> **What you have to do**:
When copying the records below, keep every word as it is and drop the images.
*** Opening Records for processing ***
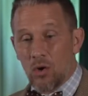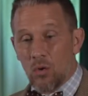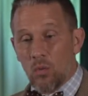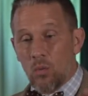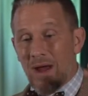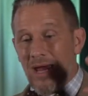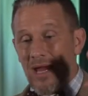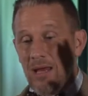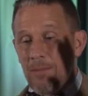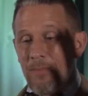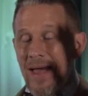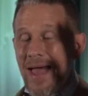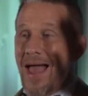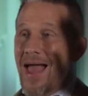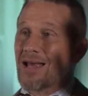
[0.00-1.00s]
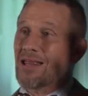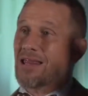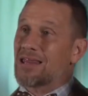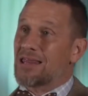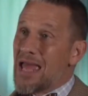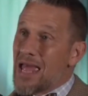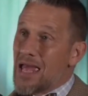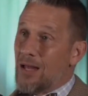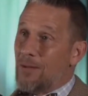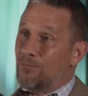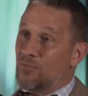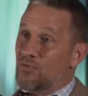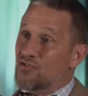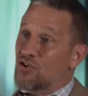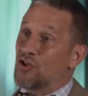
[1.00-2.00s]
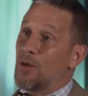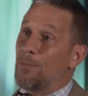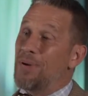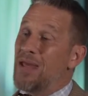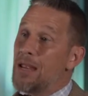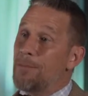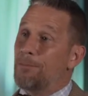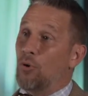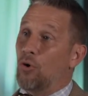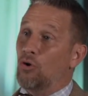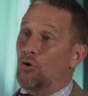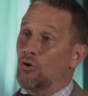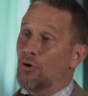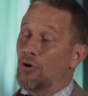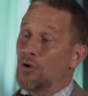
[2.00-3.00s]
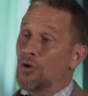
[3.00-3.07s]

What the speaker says: way back then to the people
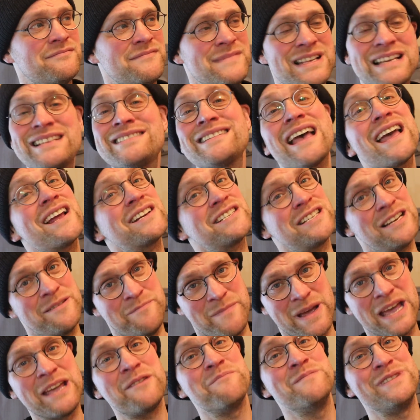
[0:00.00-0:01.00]
This actually
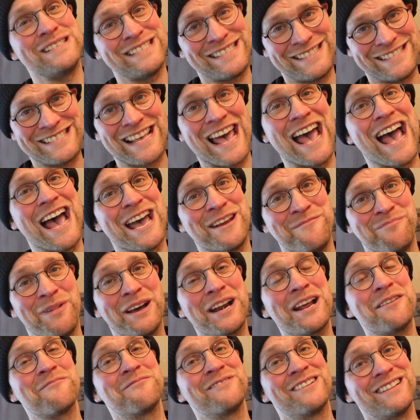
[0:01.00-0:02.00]
made me sad,
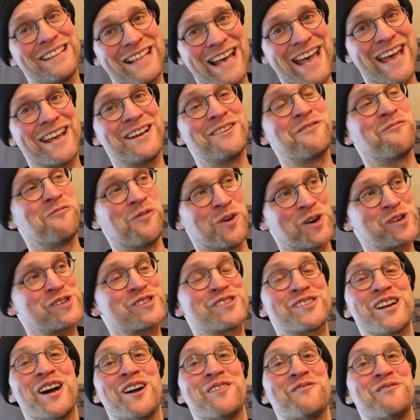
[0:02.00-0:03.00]
but I'm glad
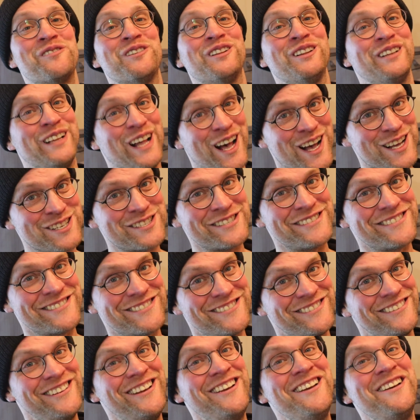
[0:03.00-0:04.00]
Watchtower
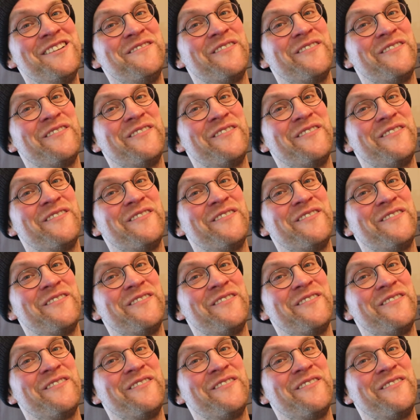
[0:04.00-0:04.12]
lost,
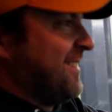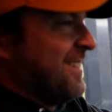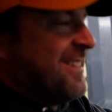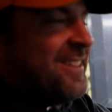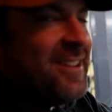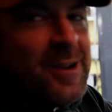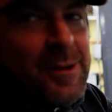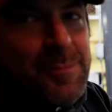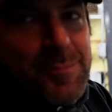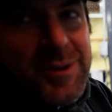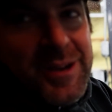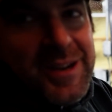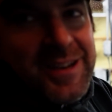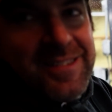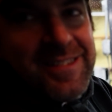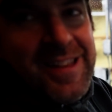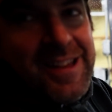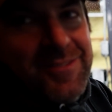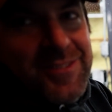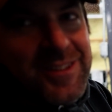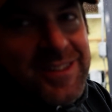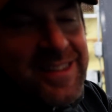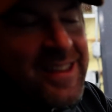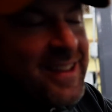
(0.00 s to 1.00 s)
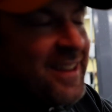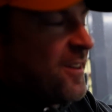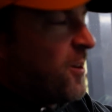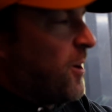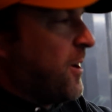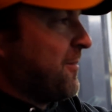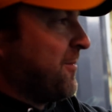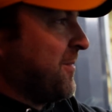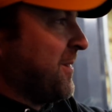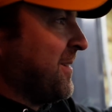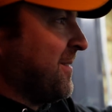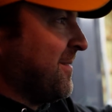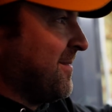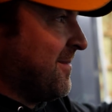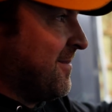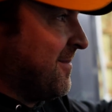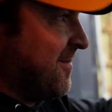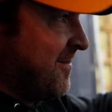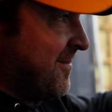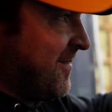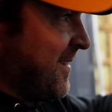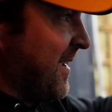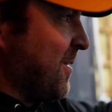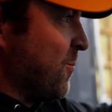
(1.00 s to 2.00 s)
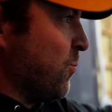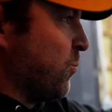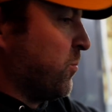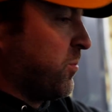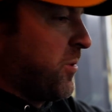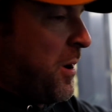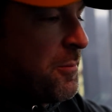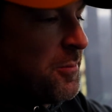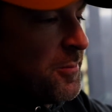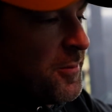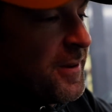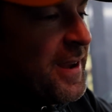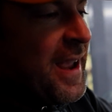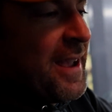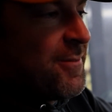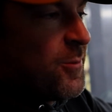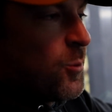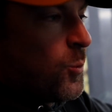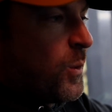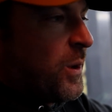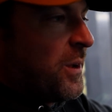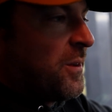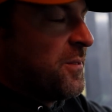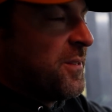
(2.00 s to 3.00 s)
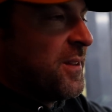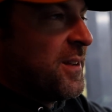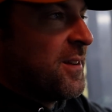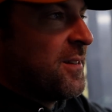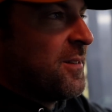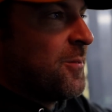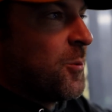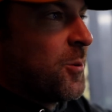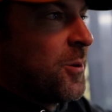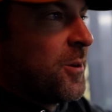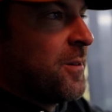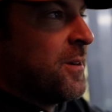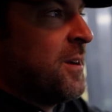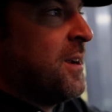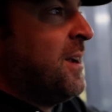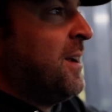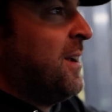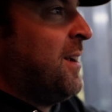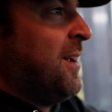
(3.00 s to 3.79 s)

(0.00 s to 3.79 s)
I'm gonna have to take it off and probably have it welded, or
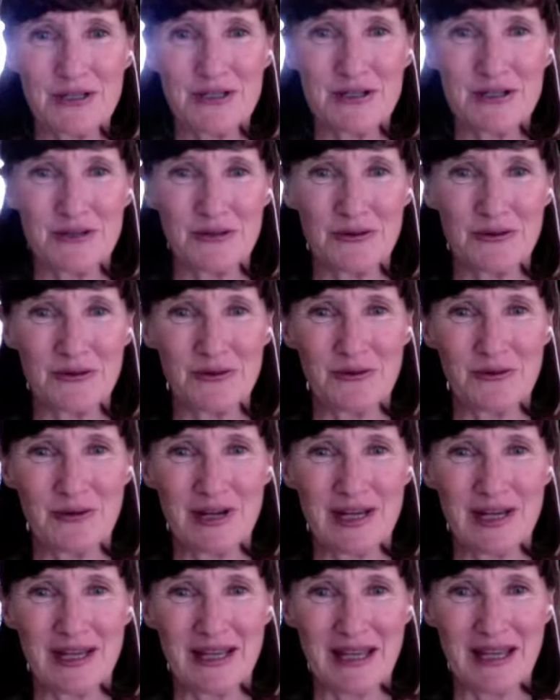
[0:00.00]
to
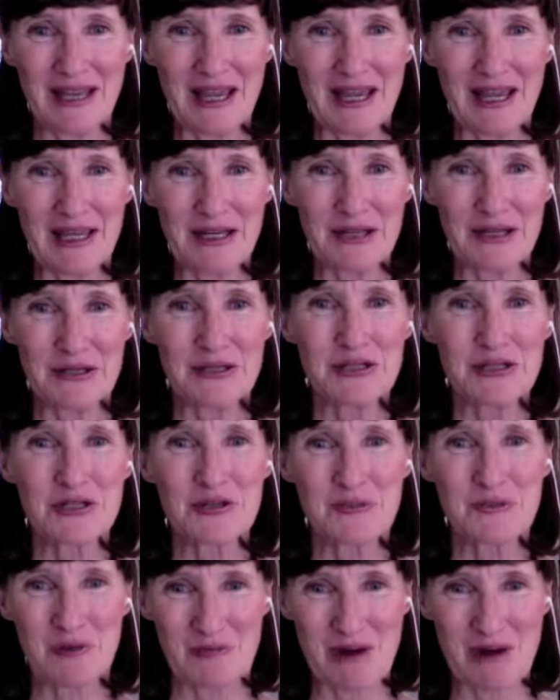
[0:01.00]
gain
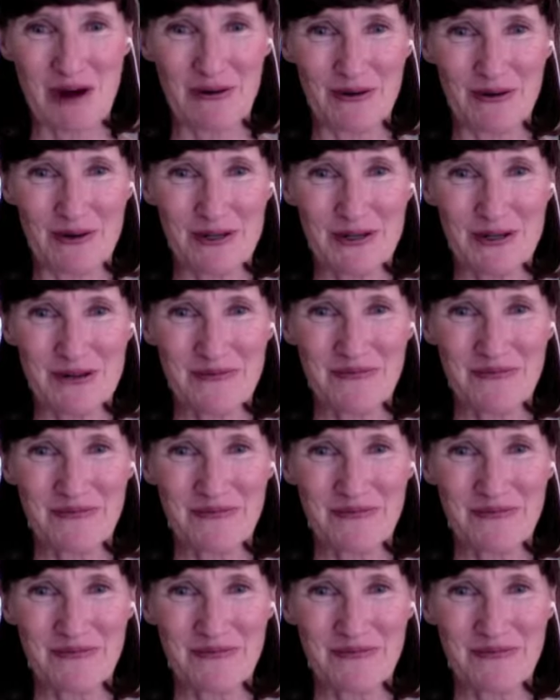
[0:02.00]
superpowers.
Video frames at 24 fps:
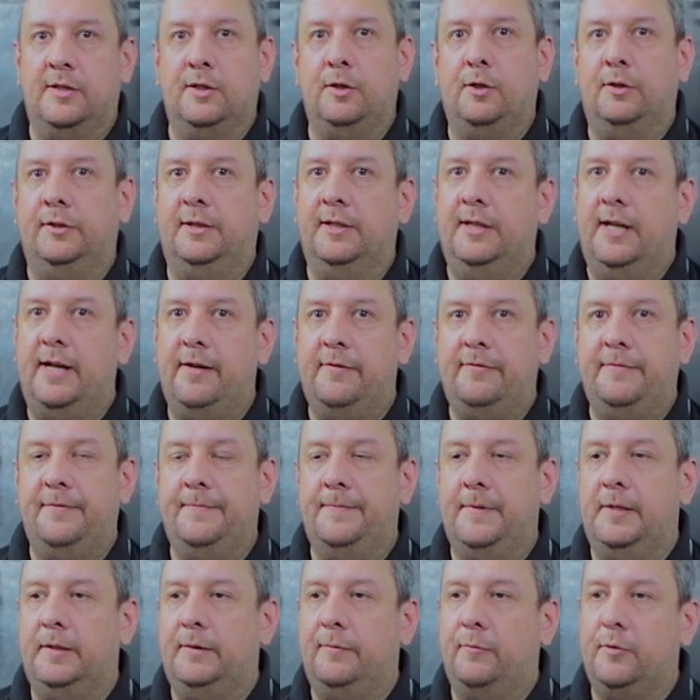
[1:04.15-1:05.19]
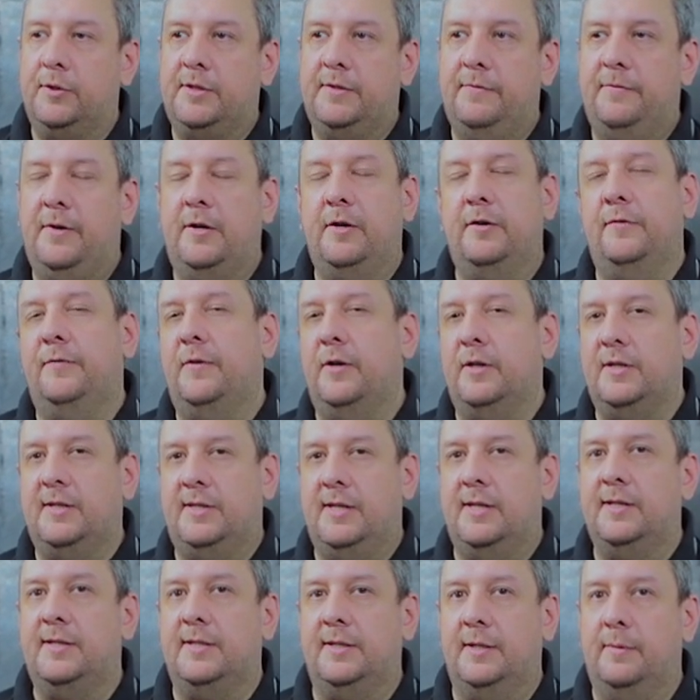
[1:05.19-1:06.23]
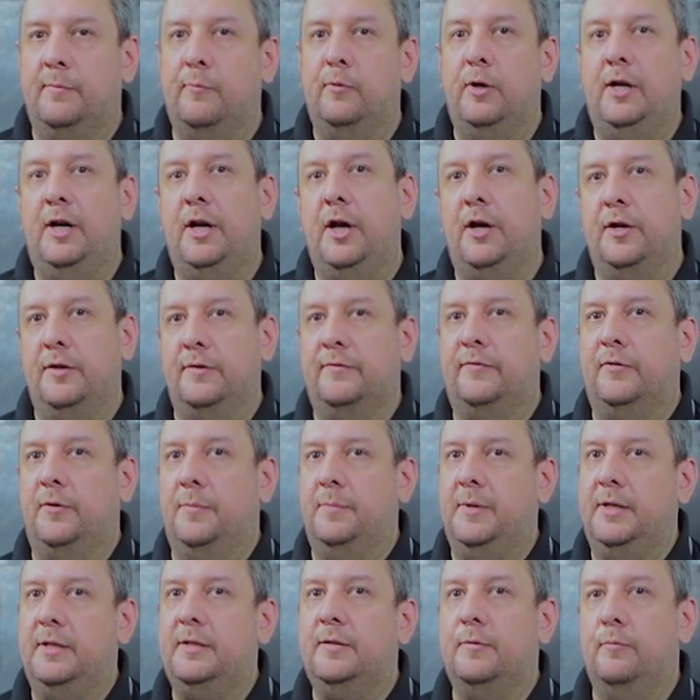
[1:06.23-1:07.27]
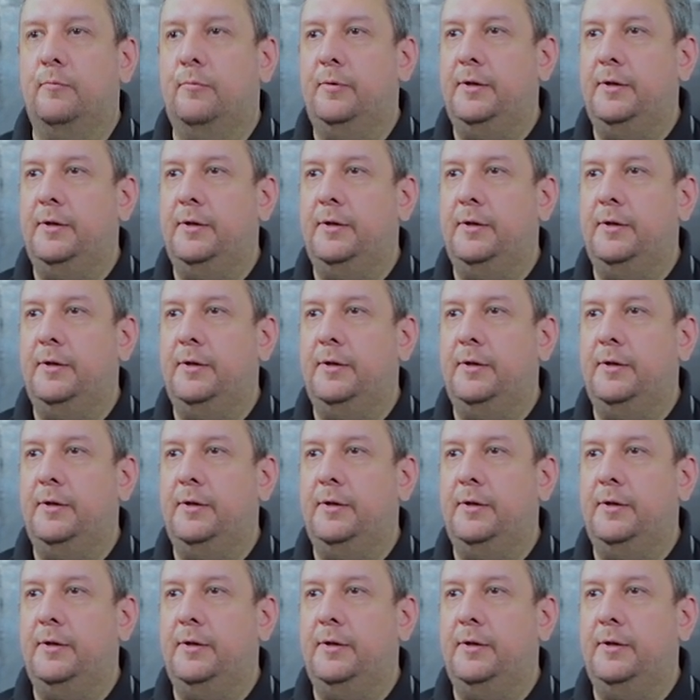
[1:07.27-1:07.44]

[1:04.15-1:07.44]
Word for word: not enough. It was the very first system, we learned from it.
*** Closing Records for processing ***
> **Problem solution**:
[0.00-1.00s]
[1.00-2.00s]
[2.00-3.00s]
[3.00-3.07s]

What the speaker says: way back then to the people
[0:00.00-0:01.00]
This actually
[0:01.00-0:02.00]
made me sad,
[0:02.00-0:03.00]
but I'm glad
[0:03.00-0:04.00]
Watchtower
[0:04.00-0:04.12]
lost,
(0.00 s to 1.00 s)
(1.00 s to 2.00 s)
(2.00 s to 3.00 s)
(3.00 s to 3.79 s)

(0.00 s to 3.79 s)
I'm gonna have to take it off and probably have it welded, or
[0:00.00]
to
[0:01.00]
gain
[0:02.00]
superpowers.
Video frames at 24 fps:
[1:04.15-1:05.19]
[1:05.19-1:06.23]
[1:06.23-1:07.27]
[1:07.27-1:07.44]

[1:04.15-1:07.44]
Word for word: not enough. It was the very first system, we learned from it.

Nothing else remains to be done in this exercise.